On Mon, Oct 30, 2006 at 01:45:41PM -0800, Nishanth Aravamudan wrote:
> On 30.10.2006 [15:56:43 +1100], David Gibson wrote:
> > Latest daemon removal path.  Updated to apply clean on top of the
> > latest changes in the git tree, otherwise nothing new.
> > 
> > Now that 1.0.1 is out, are we ready to merge this?  Remember that we
> > can make a git branch to hold strictly-maintenance revisions of
> > 1.0/1.0.1 for Red Hat, if necessary.
> 
> <snip>
> 
> Mostly nits below...
> 
> > +Now, the same application run twice with the same environment variable
> > +settings will use the same file both times (reducing the overall
> > +hugetlbfs file usage). If, for any reason, segment sharing is
> > +requested but unavailable, the library will fallback to unlinked
> > +files.
> 
> Since there is no longer automatic removal of files in the hugetlbfs
> mount-point after some time (as there was with hugetlbd), this should be
> documented. And perhaps the bash script, or whatever you would like to
> have as a control mechanism should also be merged with the patch in its
> final form.

Ok, some notes about this added.  Actually, while I was at it, I
rewrote the whole section on sharing, to be clearer.
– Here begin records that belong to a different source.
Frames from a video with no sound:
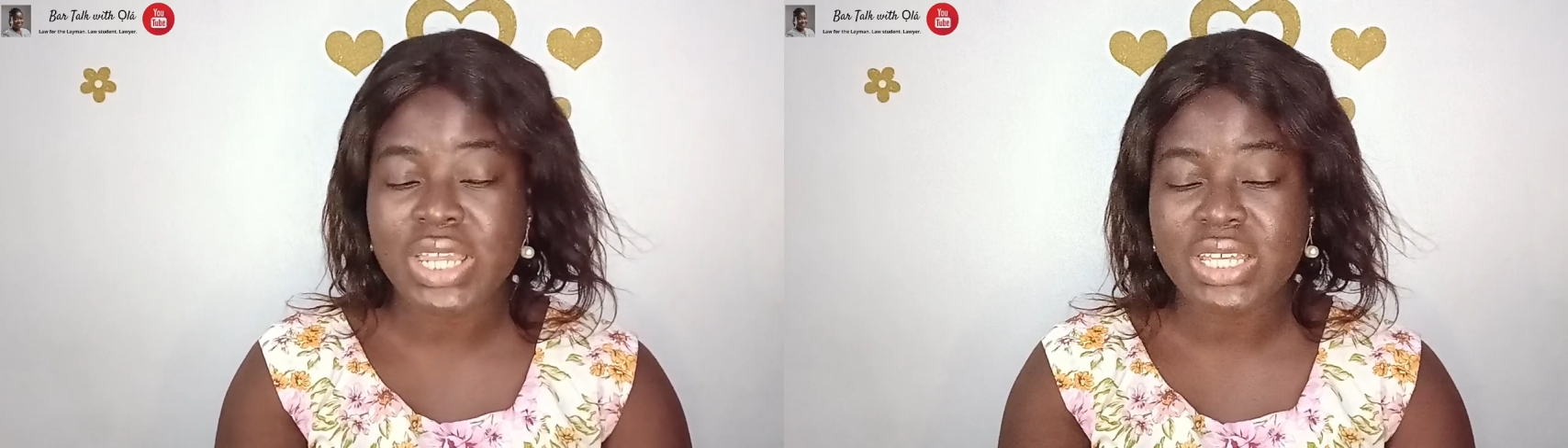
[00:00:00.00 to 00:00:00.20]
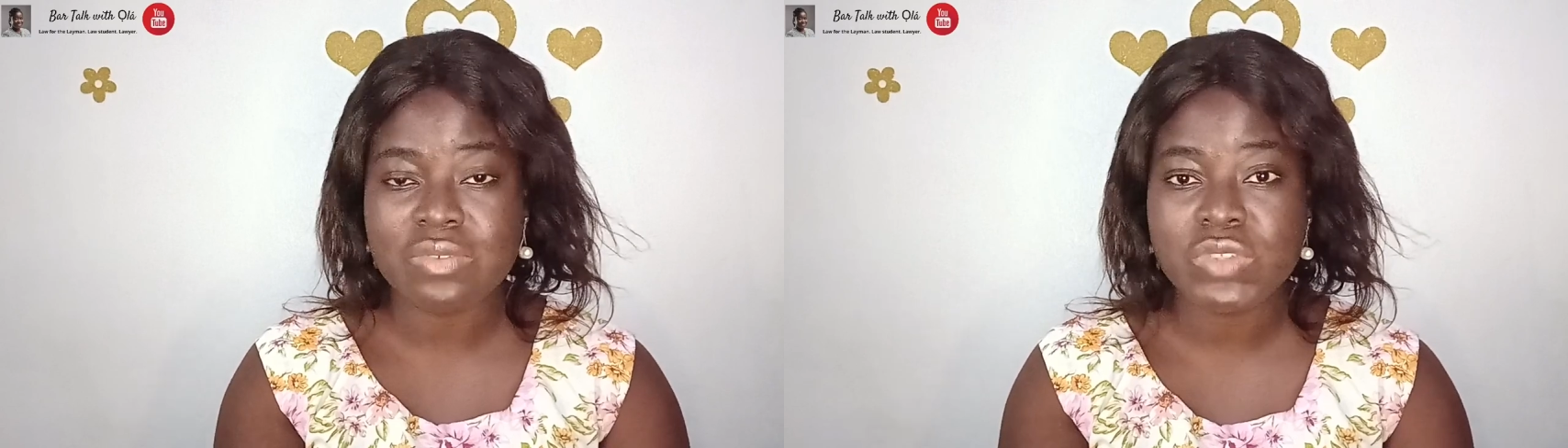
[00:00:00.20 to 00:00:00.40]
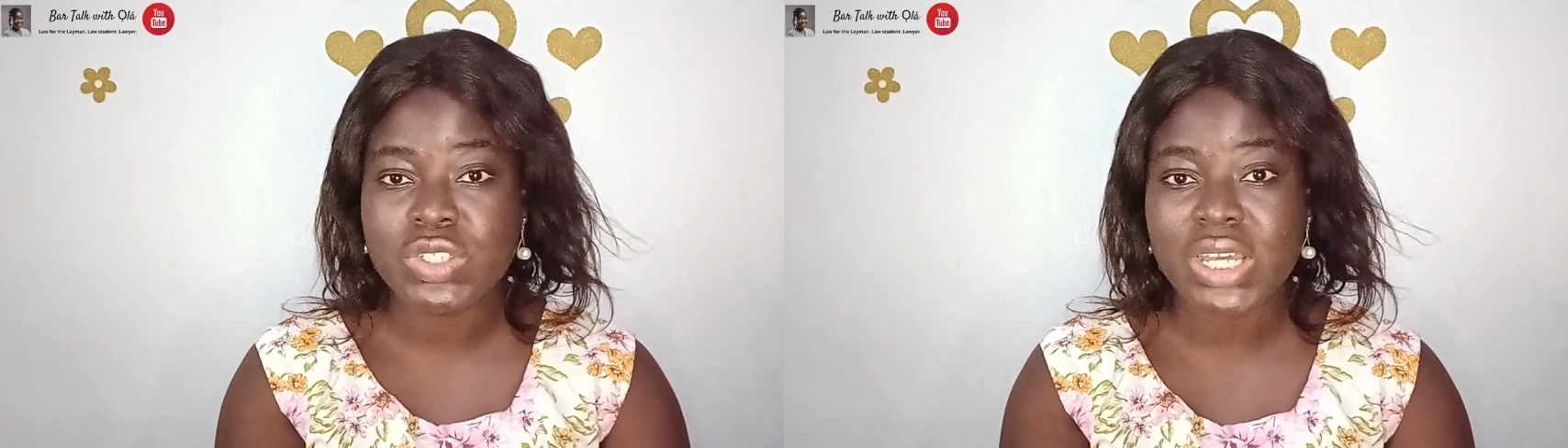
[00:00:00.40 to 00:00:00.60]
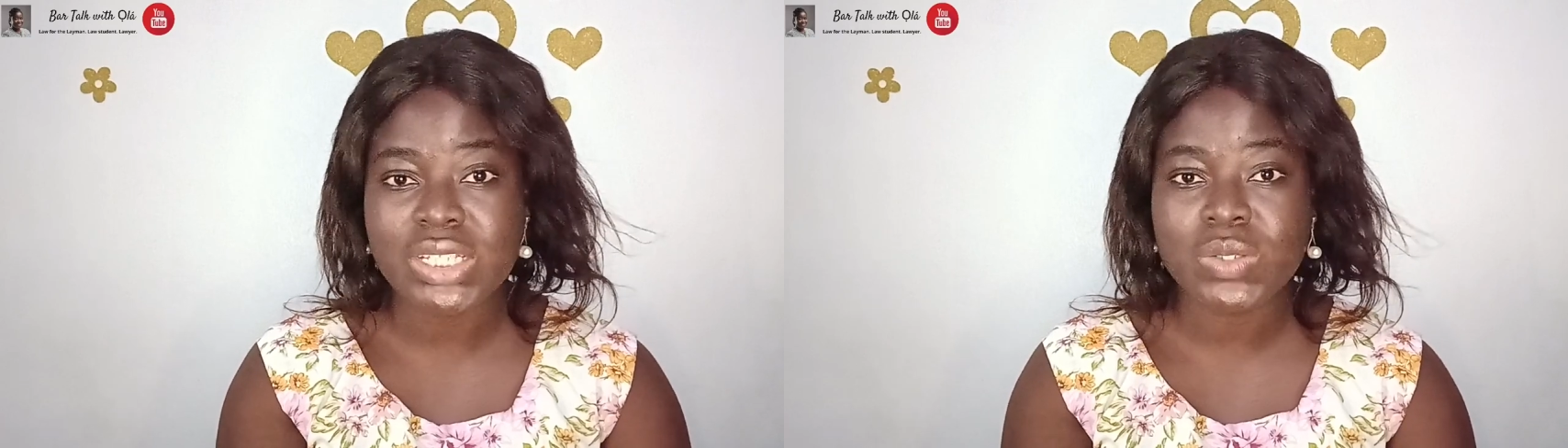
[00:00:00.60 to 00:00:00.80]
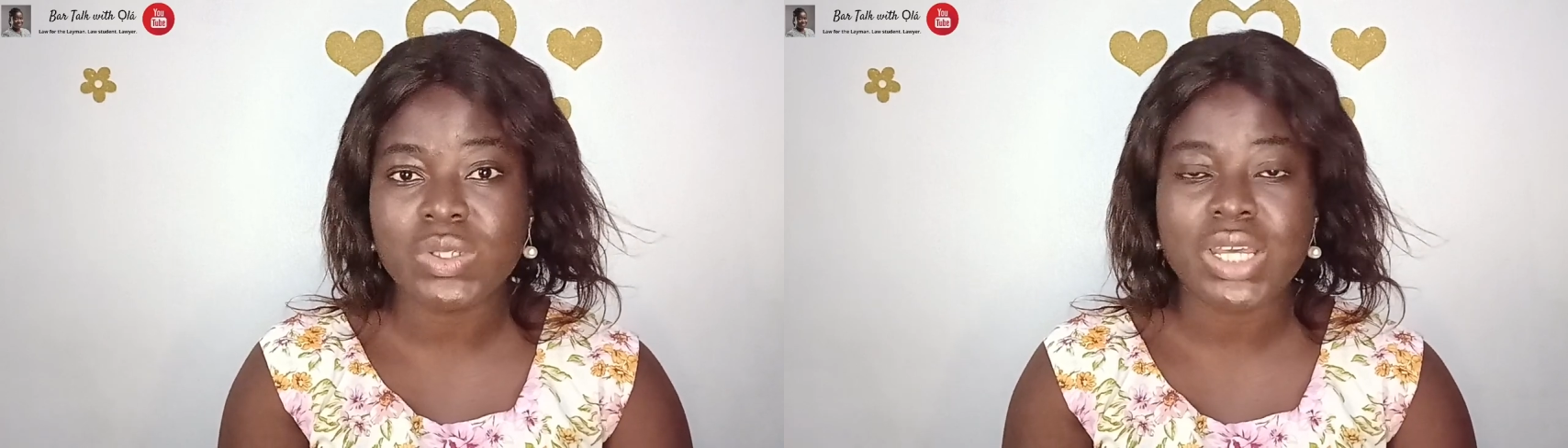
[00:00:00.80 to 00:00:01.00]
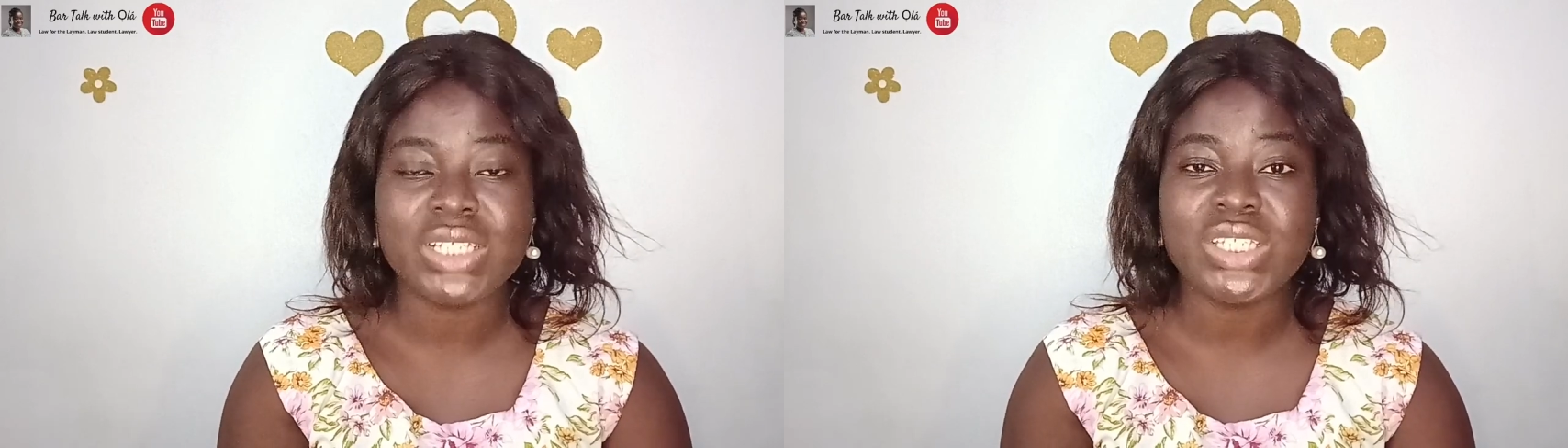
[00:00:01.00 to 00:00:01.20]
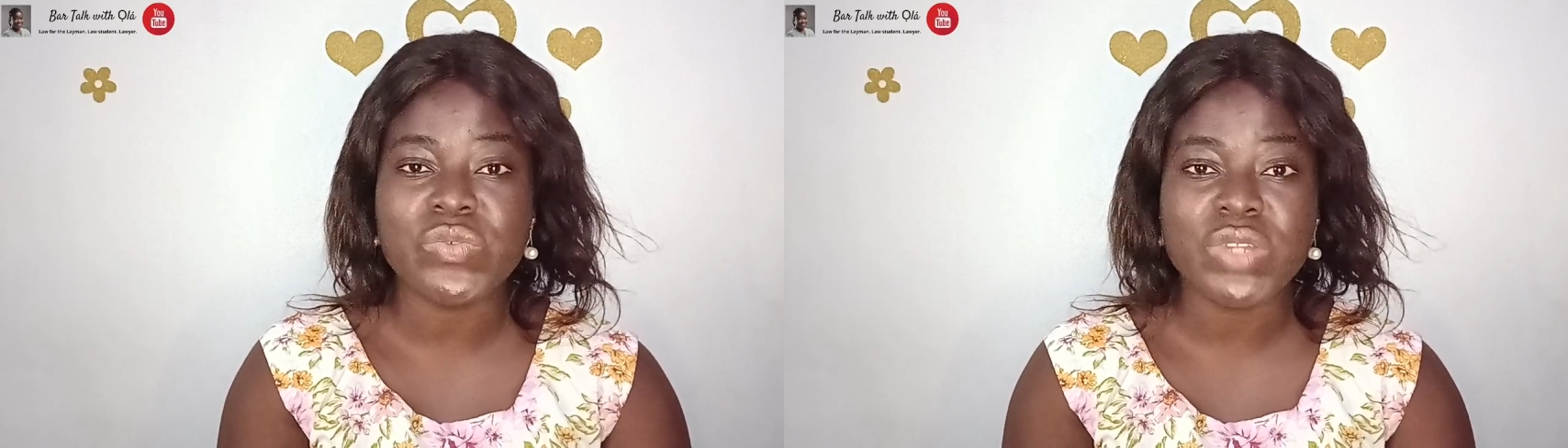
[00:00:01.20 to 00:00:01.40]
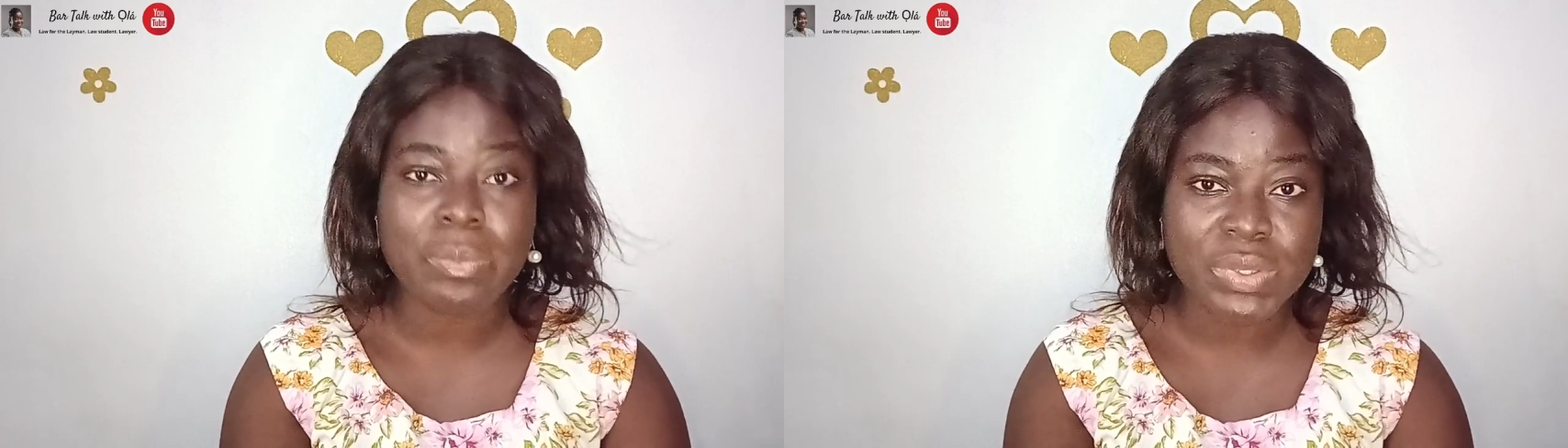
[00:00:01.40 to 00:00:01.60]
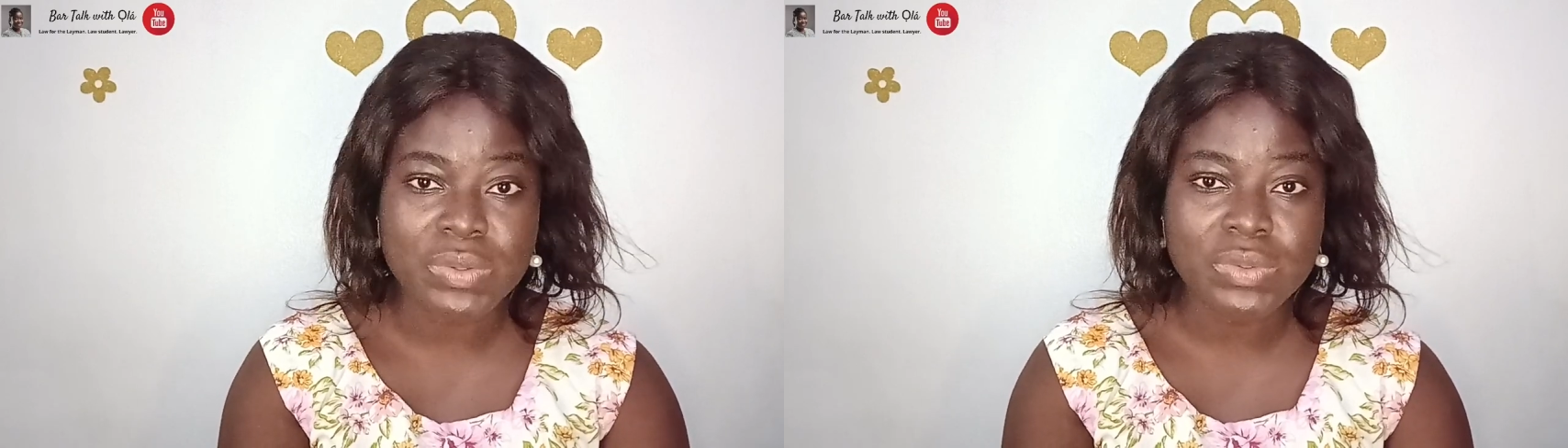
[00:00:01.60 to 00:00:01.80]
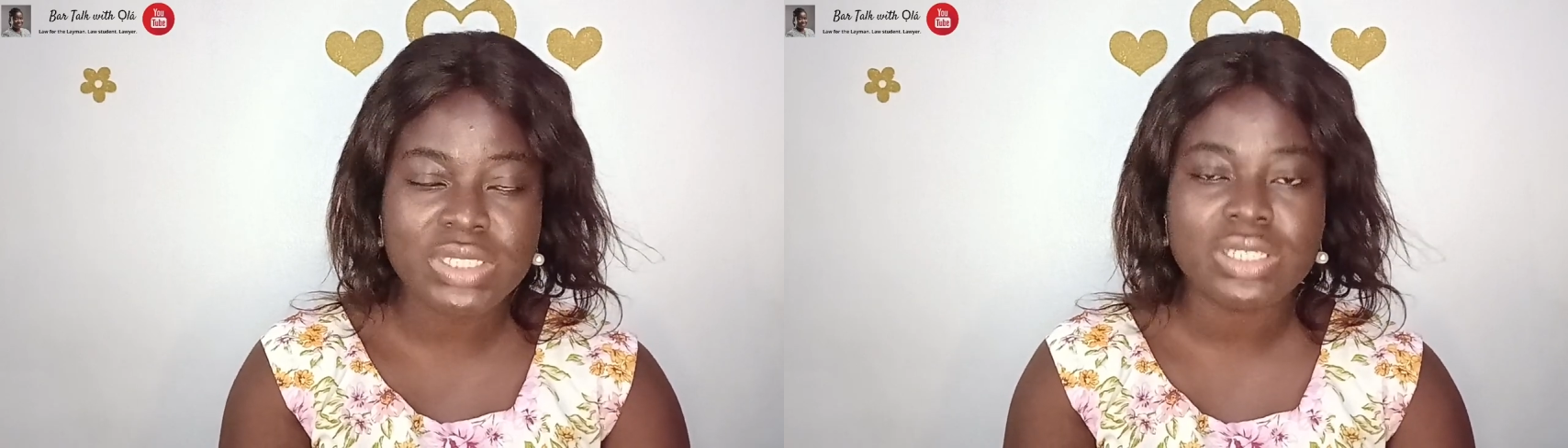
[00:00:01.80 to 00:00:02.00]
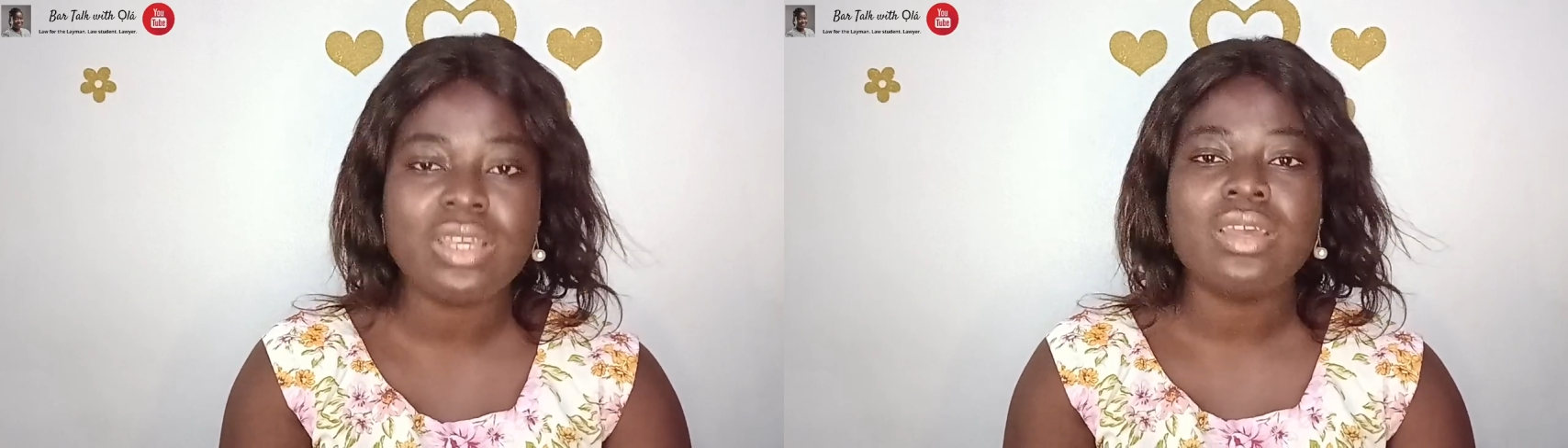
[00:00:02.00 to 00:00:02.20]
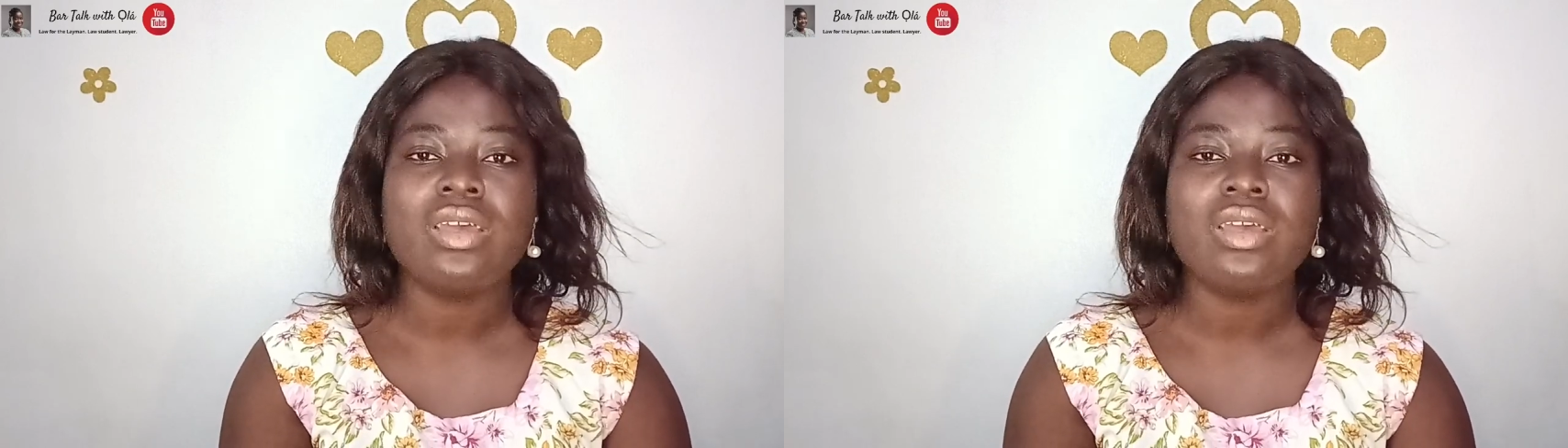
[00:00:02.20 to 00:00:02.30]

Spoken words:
like the video I did on civil appeals.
> > Index: libhugetlbfs/elflink.c
> > ===================================================================
> > --- libhugetlbfs.orig/elflink.c     2006-10-30 13:18:23.000000000 +1100
> > +++ libhugetlbfs/elflink.c  2006-10-30 13:26:05.000000000 +1100
> > @@ -1,6 +1,6 @@
> >  /*
> >   * libhugetlbfs - Easy use of Linux hugepages
> > - * Copyright (C) 2005-2006 David Gibson & Adam Litke, IBM Corporation.
> > + * Copyright (C) 2005-2006 David Gibson & dam Litke, IBM Corporation.
> 
> Mistake?

Oops, fixed.

> >   *
> >   * This library is free software; you can redistribute it and/or
> >   * modify it under the terms of the GNU Lesser General Public License
> > @@ -24,17 +24,20 @@
> >  #include <stdlib.h>
> >  #include <malloc.h>
> >  #include <string.h>
> > +#include <unistd.h>
> > +#include <fcntl.h>
> >  #include <signal.h>
> >  #include <sys/syscall.h>
> > +#include <sys/file.h>
> >  #include <linux/unistd.h>
> >  #include <sys/mman.h>
> >  #include <errno.h>
> > +#include <limits.h>
> >  #include <elf.h>
> >  #include <dlfcn.h>
> >  
> >  #include "hugetlbfs.h"
> >  #include "libhugetlbfs_internal.h"
> > -
> 
> Unnecessary whitespace change.

Fixed.

> > +/**
> > + * assemble_path - handy wrapper around snprintf() for building paths
> > + * @dst: buffer of size PATH_MAX+1 to assemble string into
> > + * @...: strings to concatenate into the path, terminated with a NULL
> > + */
> > +static void assemble_path(char *dst, const char *fmt, ...)
> > +{
> > +   va_list ap;
> > +   int len;
> > +
> > +   va_start(ap, fmt);
> > +   len = vsnprintf(dst, PATH_MAX+1, fmt, ap);
> 
> Shouldn't you also check the return value of vsnprintf()? And that makes
> assemble_path() need to be a non-void...
> 
> > +   va_end(ap);
> > +
> > +   if (len > PATH_MAX) {
> > +           ERROR("Overflow assembling path");
> > +           abort();
> 
> So you can just return -1 here or something... Why are you aborting by
> the way? Shouldn't it just fail to share? [1]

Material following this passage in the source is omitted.